:: Source data
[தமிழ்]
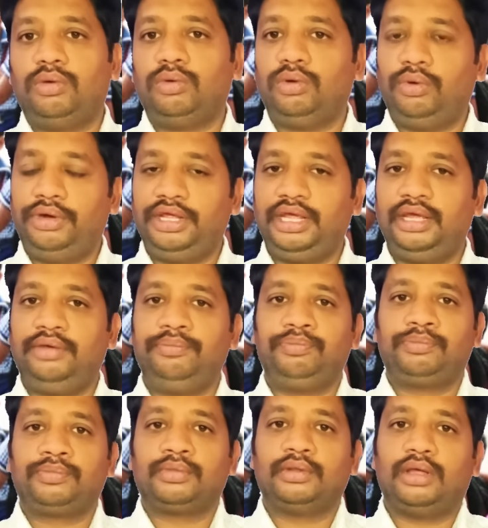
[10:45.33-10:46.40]
உங்களுடைய
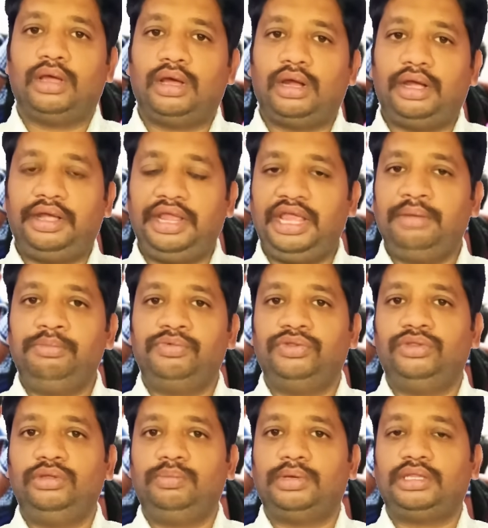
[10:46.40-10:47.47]
நேம்
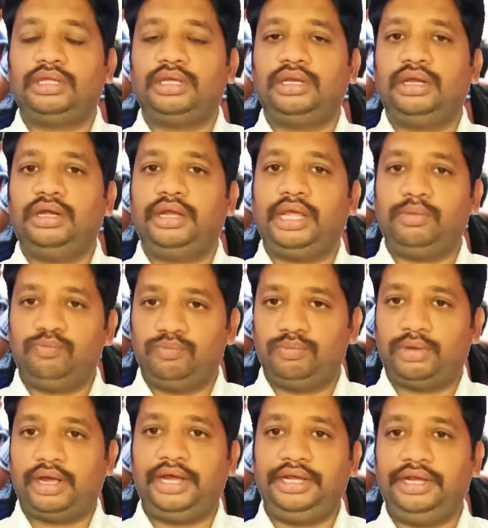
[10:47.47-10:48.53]
வந்து பார்த்திங்கன்னா நேம்
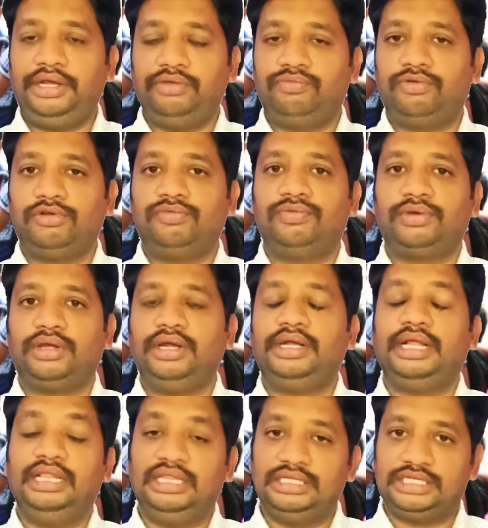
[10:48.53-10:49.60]
ஐடென்டி ப்ரூஃபுக்கு
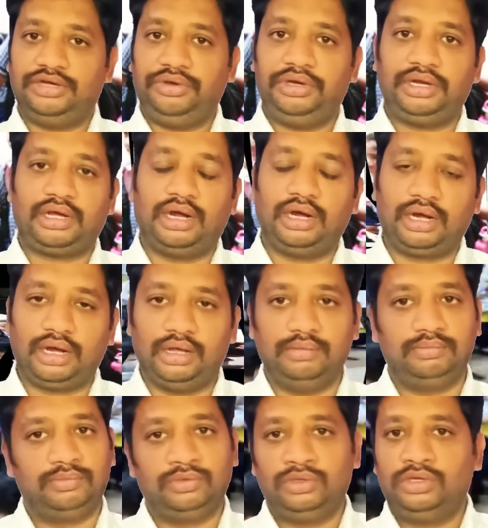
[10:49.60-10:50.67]
டென்த்து சர்டிஃபிகேட்டை காட்டலாம்
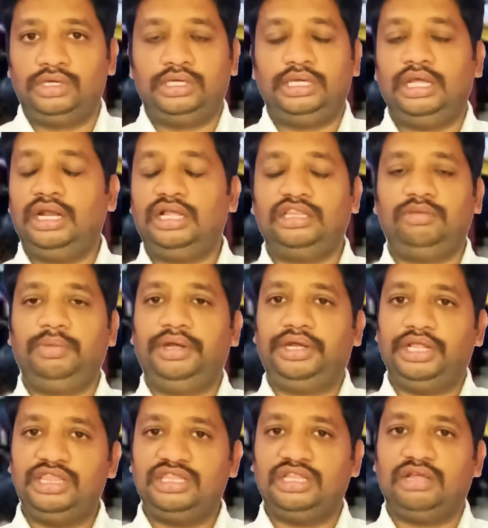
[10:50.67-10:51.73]
எல்லாத்தையுமே
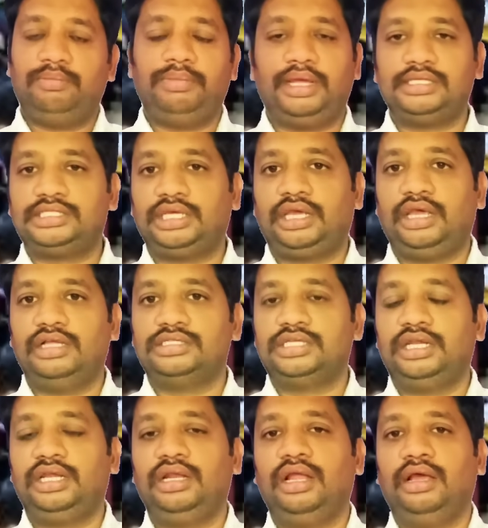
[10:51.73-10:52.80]
டென்த்து தான் பேசிக்கே
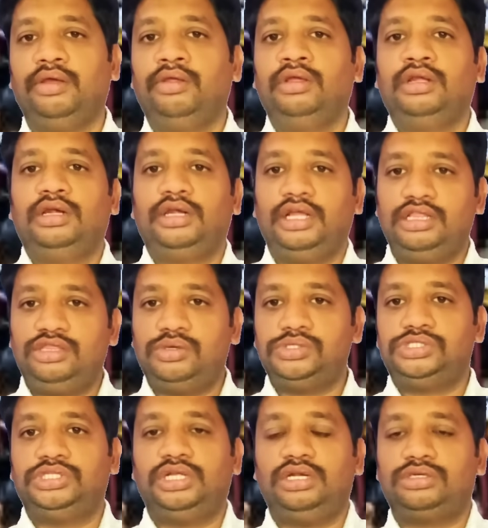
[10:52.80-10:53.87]
சரிங்களா டென்த்தை
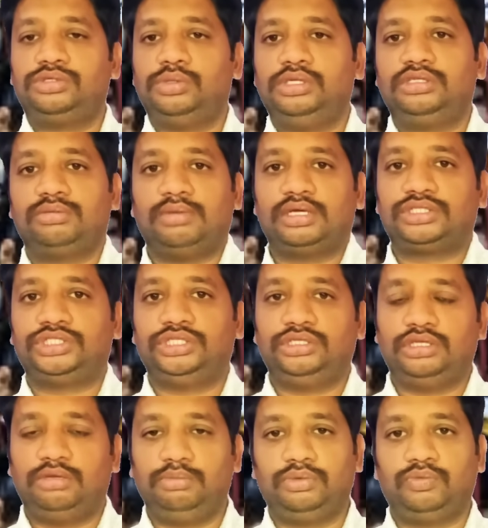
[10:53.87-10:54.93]
வச்சு தான் டுவெல்த் மார்க்
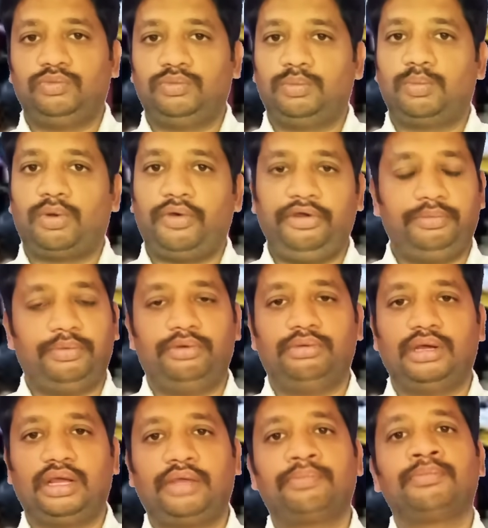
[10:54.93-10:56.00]
ஷீட்டு நமக்கு ப்ரொவைட்
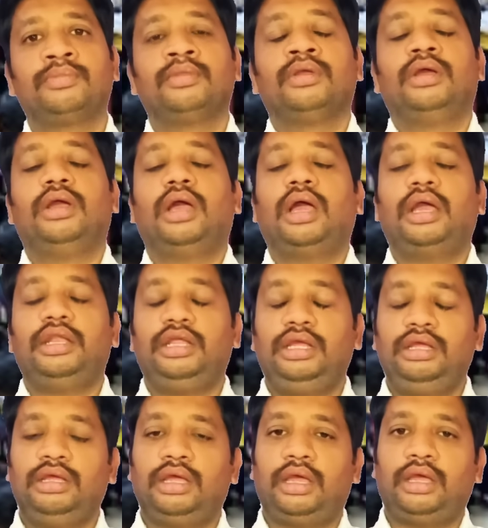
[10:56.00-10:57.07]
பண்ணுவாங்க
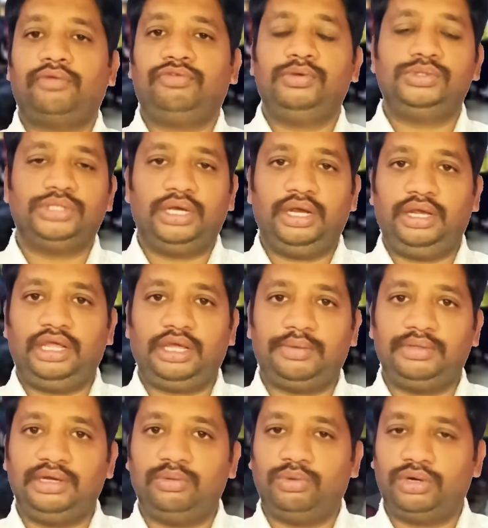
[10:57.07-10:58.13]
நீங்கள் ஃப்யூச்சரில் நீங்கள்
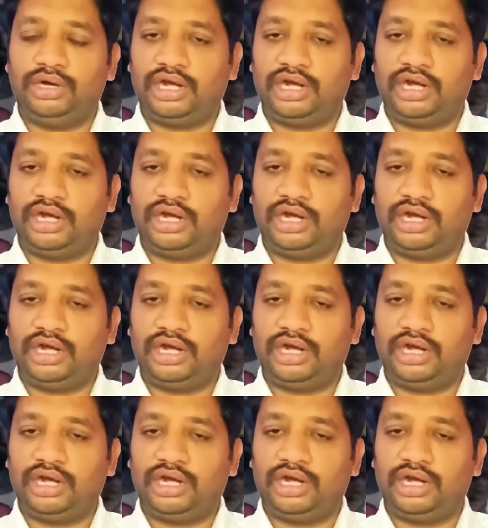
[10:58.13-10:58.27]
வந்து ஒரு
::::
§ **Exercise requirements**
From the line containing "[10:53.87-10:54.93]" to the final line of the entries, both included, transcribe every line exactly, omit the pictures, and add nothing more.

§ **Answer space**
[10:53.87-10:54.93]
வச்சு தான் டுவெல்த் மார்க்
[10:54.93-10:56.00]
ஷீட்டு நமக்கு ப்ரொவைட்
[10:56.00-10:57.07]
பண்ணுவாங்க
[10:57.07-10:58.13]
நீங்கள் ஃப்யூச்சரில் நீங்கள்
[10:58.13-10:58.27]
வந்து ஒரு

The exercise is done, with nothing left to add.